Georges Barbier
Nantes, 1882 – Paris, 1932
Autour du Chat Noir, 1914
Pinceau et encre de Chine
292 x 190 mm
Signé et daté en bas à gauche : G. Barbier 1914
Signé et annoté par Aristide Bruant dans la marge inférieure : La lune était plus sombre / En haut les chats braillaient, /Quand j’aperçus dans l’ombre / Deux grands yeux qui brillaient. / Autour du Chat Noir / Aristide Bruant
Né à Nantes en 1882, George Barbier effectue ses études à l’École des beaux-arts de Paris dans l’atelier de Jean-Paul Laurens mais abandonne rapidement la formation académique pour se former seul au Louvre devant les vases grecs ou les sculptures égyptiennes. C’est en 1912 qu’apparaissent ses premiers dessins publiés dans la Gazette du Bon Ton tandis que des projets de textiles sont présentés au Salon des artistes décorateurs. Passionné par les Ballets Russes, il collabore en 1913-1914 avec Serge Diaghilev et lui donne des dessins pour des costumes et des décors. Durant la même période, Barbier publie des albums consacrés aux principales vedettes des Ballets Russes, le danseur Vaslav Nijinski et la ballerine Tamar Karsavina. Durant la guerre, les publications de luxe ou celles consacrées à la mode avec lesquelles il avait l’habitude de collaborer étant suspendues, Barbier rebondit en travaillant désormais pour des revues comme La Vie Parisienne, Fantasio ou La Baïonette qui lui commandent un autre type d’illustration tournée la galanterie élégante et un peu leste.
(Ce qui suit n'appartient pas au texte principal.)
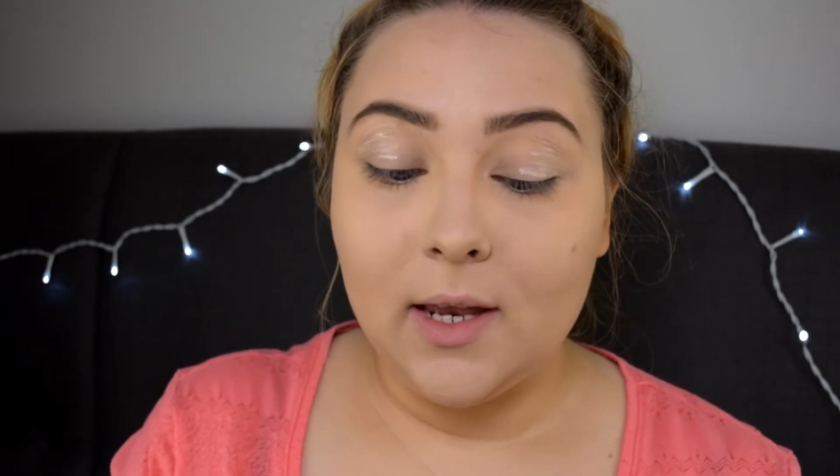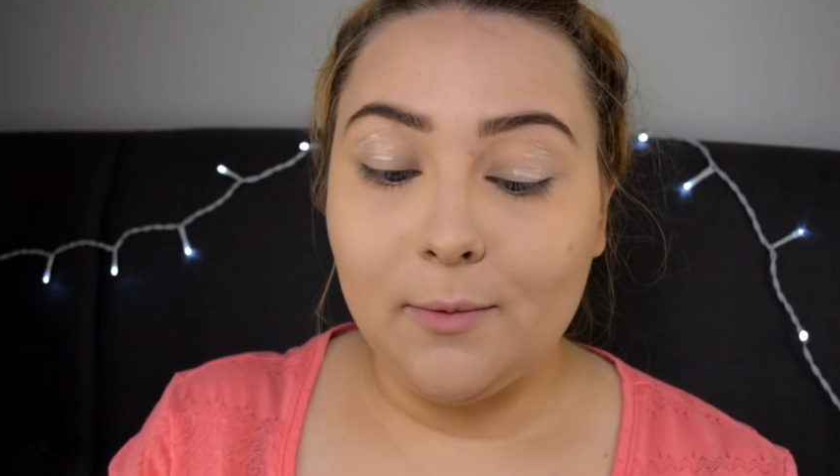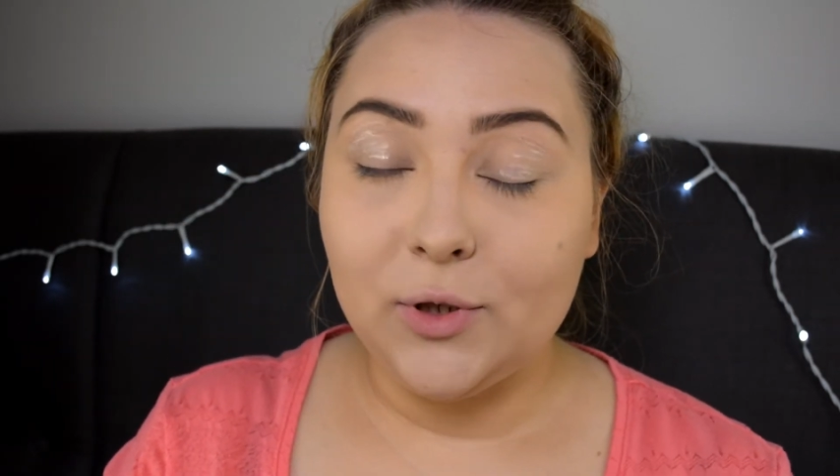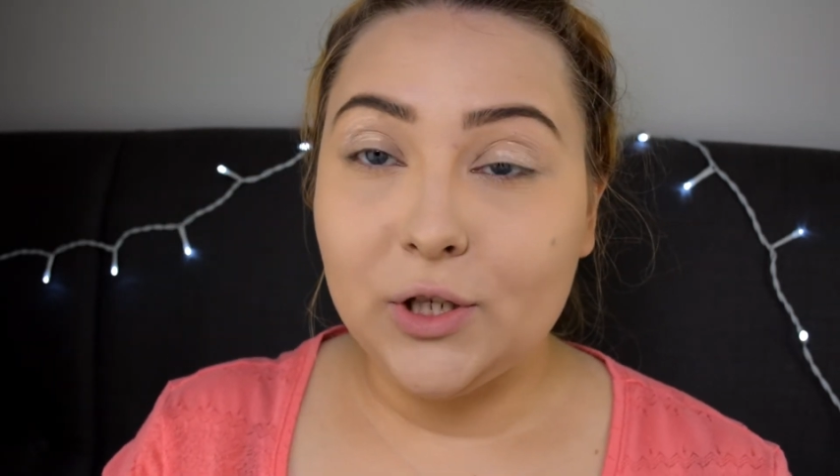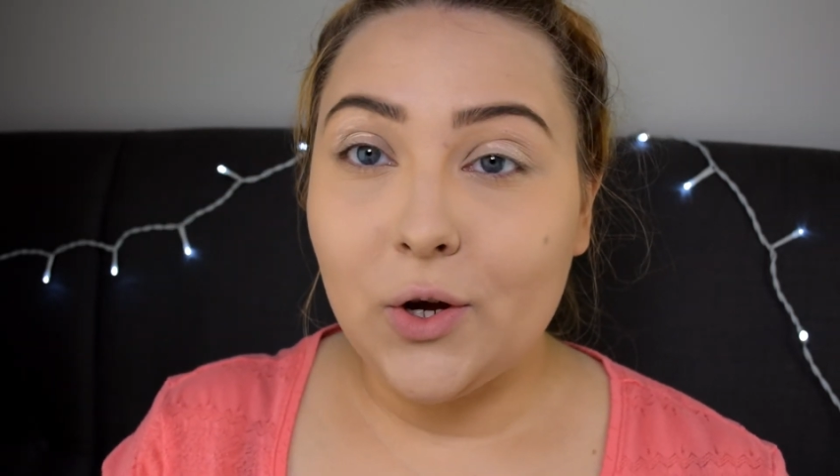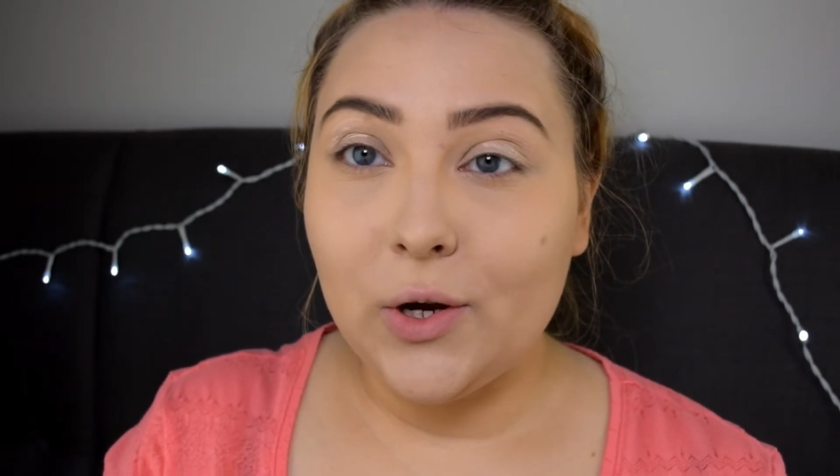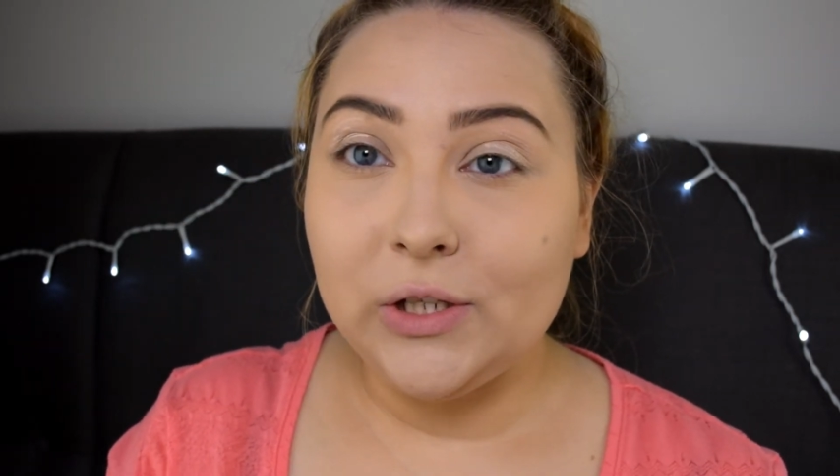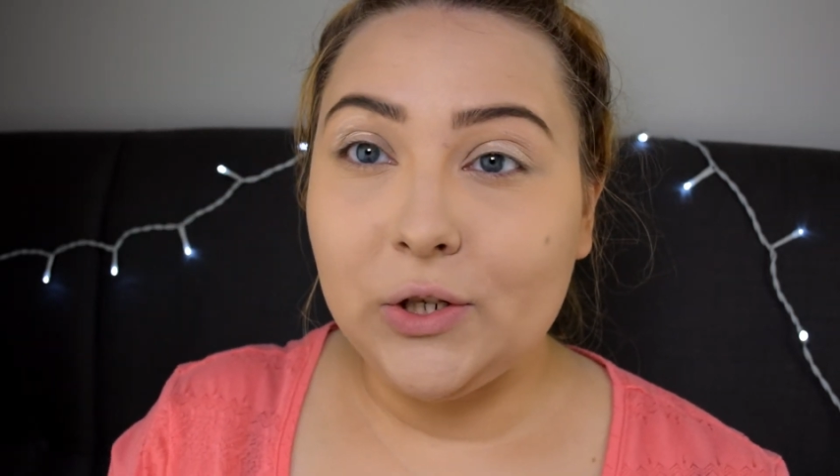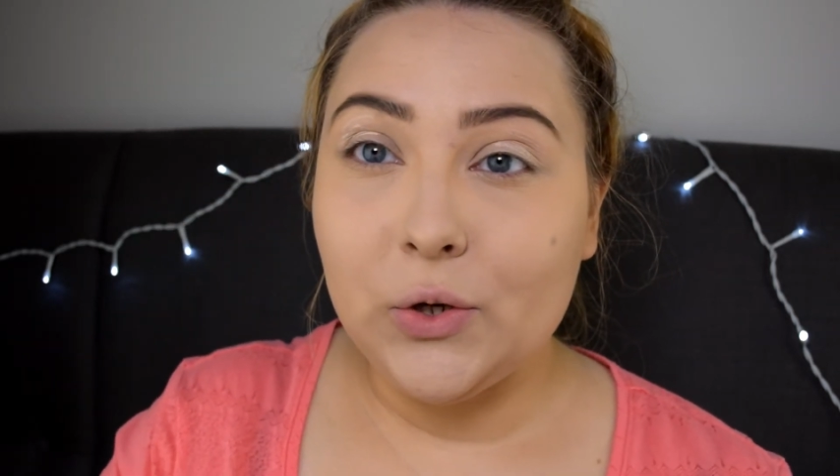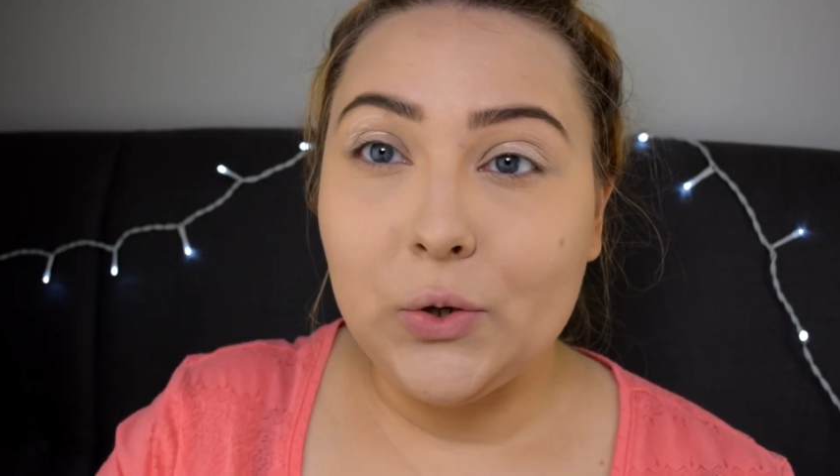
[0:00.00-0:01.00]
I'm just
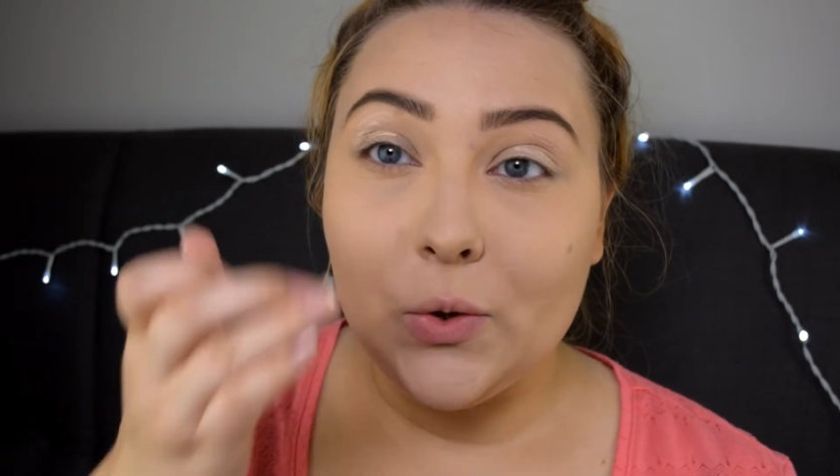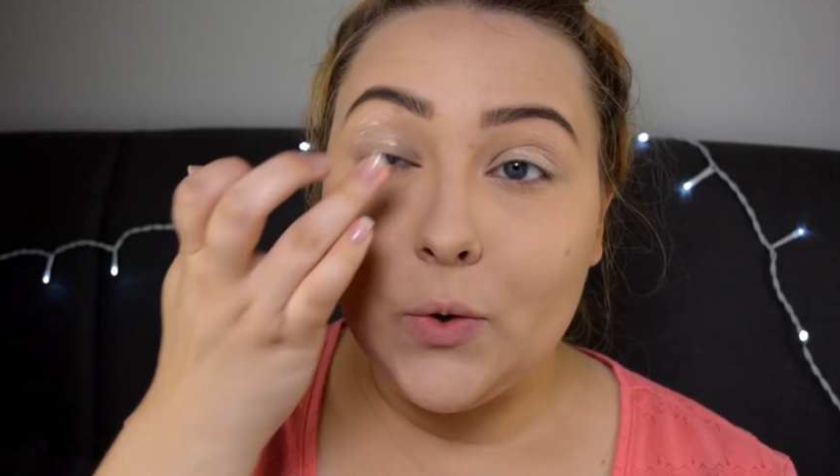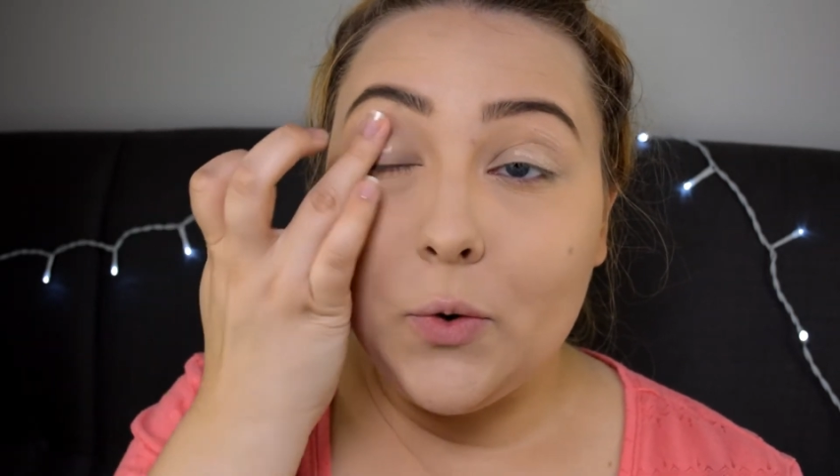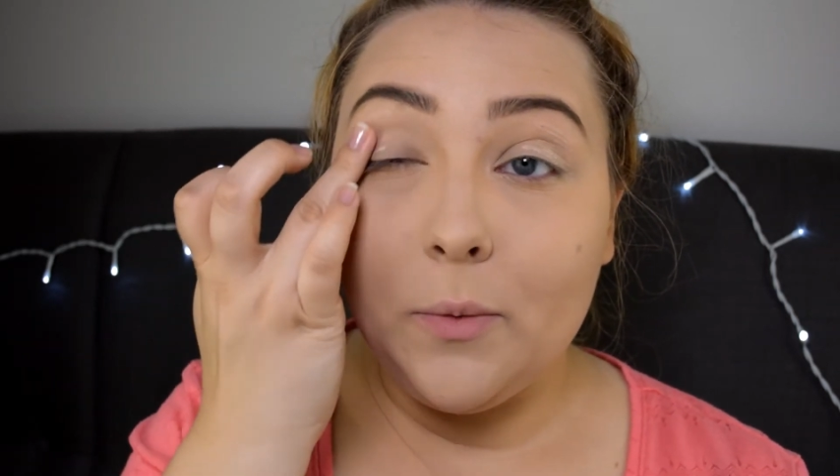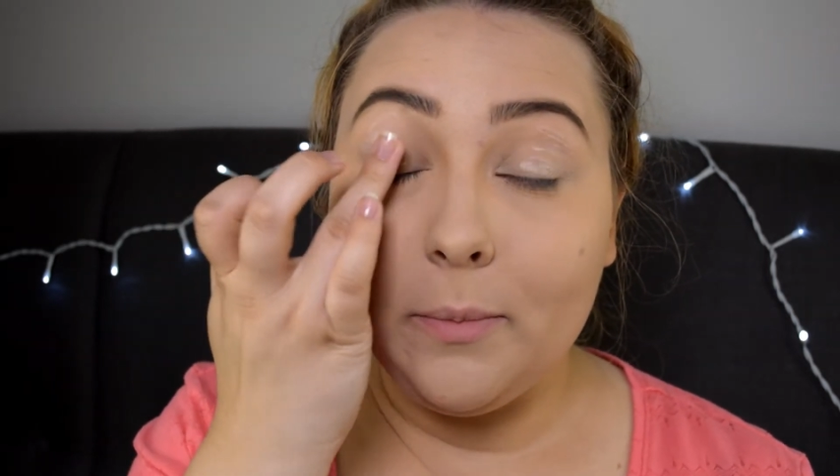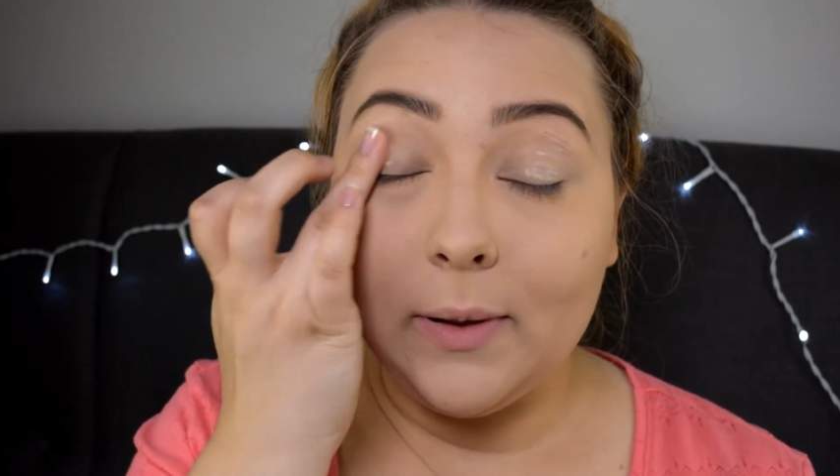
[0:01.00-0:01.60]
going to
Après-guerre, l’artiste se tournera à nouveau vers la scène, créant des costumes pour le théâtre (Casanova de M. Rostant, 1919) ou pour la salle de spectacle des Folies Bergère et vers l’illustration de livre, de Femmes de Verlaine (1917) aux Chansons de Bilitis de Pierre Louys (1922).
Signé et annoté par Aristide Bruant (Courtenay, 1851-Paris, 1925), notre dessin évoque la chanson Au Chat Noir qui met en scène les tribulations (embrumées au fil des couplets par une dose croissante d’alcools variés) d’un promeneur parisien « qui cherche fortune tout autour du Chat Noir, à Montmartre le soir ». Cette chanson a été écrite en 1884 par Bruant – considéré comme l’inventeur de la chanson réaliste – pour le cabaret du Chat Noir. Elle s’est rapidement imposée comme l’hymne d’une génération, et Bruant, avec sa voix rocailleuse, devient le symbole de Montmartre dans le monde entier. Ce quartier, qui était en 1880 une commune de Paris appauvrie, dangereuse, éloignée, est devenu au tournant du siècle un pôle d’attraction pour nombre de jeunes artistes d’avant-garde et le centre littéraire et artistique de Paris. Mais cet environnement dédié à la culture et au divertissement est si bien exploité et « vendu » par ses créateurs que la bohême devient rapidement une attraction touristique majeure aux yeux de étrangers venus du monde entier. Barbier nous montre un mondain élégant en habit noir et chapeau haut-de-forme accompagné par deux femmes en tenue de soirée, sortant peut-être du cabaret du Chat Noir, installé en 1914 au 68, boulevard de Clichy. Ces trois élégants viennent s’encanailler à Montmartre à quelques jours du déclenchement de la Première guerre mondiale qui marque la fin de la Belle Epoque. Il n’est pas impossible que Barbier ait représenté Aristide Bruant âgé, de retour à Montmartre : après 1900, le chansonnier enrichi se retire dans son château de Courtenay tout en retournant épisodiquement à Paris. Barbier a consacré de nombreuses illustrations au monde de la nuit dont il était un pilier, comme une Rencontre de deux étoiles, publiée dans La Vie Parisienne. Mais avec son esthétique en blanc et noir, notre dessin évoque cependant plutôt l’art de l’illustrateur anglais Audrey Beardsley ou les travaux de Léon Bakst.